● **THE PROBLEM**
Using the entries that follow, count the lines containing the word "frames" and give that number by itself.

##### EXERCISE MATERIALS #####

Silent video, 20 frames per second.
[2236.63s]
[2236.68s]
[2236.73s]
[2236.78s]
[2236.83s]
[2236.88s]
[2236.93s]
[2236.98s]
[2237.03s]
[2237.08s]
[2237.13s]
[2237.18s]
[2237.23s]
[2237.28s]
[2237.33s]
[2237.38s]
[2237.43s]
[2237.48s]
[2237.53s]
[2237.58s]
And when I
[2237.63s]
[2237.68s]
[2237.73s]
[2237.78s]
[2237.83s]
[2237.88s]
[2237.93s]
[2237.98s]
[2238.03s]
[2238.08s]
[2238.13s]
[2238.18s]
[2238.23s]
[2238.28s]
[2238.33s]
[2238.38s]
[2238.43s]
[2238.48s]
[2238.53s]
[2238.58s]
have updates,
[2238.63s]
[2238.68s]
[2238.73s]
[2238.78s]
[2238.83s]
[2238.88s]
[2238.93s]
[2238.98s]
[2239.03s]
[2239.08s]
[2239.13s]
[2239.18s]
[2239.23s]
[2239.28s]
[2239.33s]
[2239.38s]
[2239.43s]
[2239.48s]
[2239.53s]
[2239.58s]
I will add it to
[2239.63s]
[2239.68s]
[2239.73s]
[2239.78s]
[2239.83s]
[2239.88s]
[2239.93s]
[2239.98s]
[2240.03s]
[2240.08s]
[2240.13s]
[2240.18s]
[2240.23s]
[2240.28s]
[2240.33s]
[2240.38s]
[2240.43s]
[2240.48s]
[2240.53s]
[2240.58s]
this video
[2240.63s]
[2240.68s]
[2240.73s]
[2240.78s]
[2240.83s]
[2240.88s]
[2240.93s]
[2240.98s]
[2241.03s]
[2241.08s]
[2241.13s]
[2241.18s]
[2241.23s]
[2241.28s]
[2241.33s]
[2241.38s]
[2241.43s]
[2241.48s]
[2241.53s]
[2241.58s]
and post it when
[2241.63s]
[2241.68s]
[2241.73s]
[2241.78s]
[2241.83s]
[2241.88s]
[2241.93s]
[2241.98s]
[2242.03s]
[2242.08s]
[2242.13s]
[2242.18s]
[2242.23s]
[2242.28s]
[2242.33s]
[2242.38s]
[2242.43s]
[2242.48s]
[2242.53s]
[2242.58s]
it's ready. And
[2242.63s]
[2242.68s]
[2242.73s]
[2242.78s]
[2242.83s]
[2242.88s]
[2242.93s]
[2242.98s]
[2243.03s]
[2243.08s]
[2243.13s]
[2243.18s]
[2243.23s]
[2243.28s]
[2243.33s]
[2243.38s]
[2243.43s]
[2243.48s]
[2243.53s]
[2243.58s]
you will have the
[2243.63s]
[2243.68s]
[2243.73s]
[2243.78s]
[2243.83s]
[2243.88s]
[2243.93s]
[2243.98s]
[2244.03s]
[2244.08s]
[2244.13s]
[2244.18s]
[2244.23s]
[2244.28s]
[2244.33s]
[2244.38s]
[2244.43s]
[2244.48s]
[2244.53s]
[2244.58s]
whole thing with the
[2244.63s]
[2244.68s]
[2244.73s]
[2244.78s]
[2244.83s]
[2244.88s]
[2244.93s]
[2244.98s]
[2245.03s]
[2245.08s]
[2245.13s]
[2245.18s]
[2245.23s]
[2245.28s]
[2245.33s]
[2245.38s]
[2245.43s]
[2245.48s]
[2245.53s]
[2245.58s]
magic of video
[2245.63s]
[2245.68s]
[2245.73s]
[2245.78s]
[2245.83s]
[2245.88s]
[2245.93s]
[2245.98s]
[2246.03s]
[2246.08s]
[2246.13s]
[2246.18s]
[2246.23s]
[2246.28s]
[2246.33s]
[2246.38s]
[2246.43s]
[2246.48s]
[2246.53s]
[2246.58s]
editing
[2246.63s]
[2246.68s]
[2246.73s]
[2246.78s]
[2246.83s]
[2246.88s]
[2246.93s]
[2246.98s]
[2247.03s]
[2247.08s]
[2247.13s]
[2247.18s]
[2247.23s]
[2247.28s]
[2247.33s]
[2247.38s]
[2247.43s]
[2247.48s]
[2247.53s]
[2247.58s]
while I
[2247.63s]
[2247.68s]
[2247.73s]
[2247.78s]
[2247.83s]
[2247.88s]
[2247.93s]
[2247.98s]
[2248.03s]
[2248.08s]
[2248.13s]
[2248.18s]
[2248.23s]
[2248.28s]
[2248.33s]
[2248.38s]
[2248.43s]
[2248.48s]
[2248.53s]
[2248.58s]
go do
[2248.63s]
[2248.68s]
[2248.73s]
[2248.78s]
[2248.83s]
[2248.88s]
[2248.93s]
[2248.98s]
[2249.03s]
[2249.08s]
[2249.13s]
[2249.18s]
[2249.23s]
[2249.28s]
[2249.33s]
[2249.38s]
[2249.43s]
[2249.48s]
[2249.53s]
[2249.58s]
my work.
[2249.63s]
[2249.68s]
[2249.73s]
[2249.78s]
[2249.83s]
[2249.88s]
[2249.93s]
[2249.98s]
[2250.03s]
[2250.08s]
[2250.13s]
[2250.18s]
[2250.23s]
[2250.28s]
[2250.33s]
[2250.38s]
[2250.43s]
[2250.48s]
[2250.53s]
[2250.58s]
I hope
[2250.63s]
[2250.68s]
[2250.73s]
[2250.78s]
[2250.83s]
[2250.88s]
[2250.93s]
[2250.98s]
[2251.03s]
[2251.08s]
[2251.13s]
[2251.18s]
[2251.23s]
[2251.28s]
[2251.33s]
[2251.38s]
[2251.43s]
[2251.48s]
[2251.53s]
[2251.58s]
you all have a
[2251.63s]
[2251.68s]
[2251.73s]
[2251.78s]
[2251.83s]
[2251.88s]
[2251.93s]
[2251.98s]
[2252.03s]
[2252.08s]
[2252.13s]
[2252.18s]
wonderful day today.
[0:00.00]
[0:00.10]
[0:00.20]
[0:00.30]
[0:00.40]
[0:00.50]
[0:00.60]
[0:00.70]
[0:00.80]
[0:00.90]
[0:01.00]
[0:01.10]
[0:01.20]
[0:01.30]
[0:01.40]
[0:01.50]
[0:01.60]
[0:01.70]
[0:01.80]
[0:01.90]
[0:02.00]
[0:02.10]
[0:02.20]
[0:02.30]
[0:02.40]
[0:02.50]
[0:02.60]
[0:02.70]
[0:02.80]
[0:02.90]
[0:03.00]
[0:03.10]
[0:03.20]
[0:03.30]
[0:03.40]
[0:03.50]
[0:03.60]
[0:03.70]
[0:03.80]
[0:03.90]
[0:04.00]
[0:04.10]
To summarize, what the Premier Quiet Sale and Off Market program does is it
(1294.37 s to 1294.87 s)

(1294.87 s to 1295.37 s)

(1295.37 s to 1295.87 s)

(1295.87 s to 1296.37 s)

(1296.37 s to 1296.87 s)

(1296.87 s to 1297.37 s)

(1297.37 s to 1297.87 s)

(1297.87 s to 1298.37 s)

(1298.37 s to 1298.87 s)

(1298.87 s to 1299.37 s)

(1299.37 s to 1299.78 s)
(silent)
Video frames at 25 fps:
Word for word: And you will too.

#####

● **SOLUTION BELOW**
2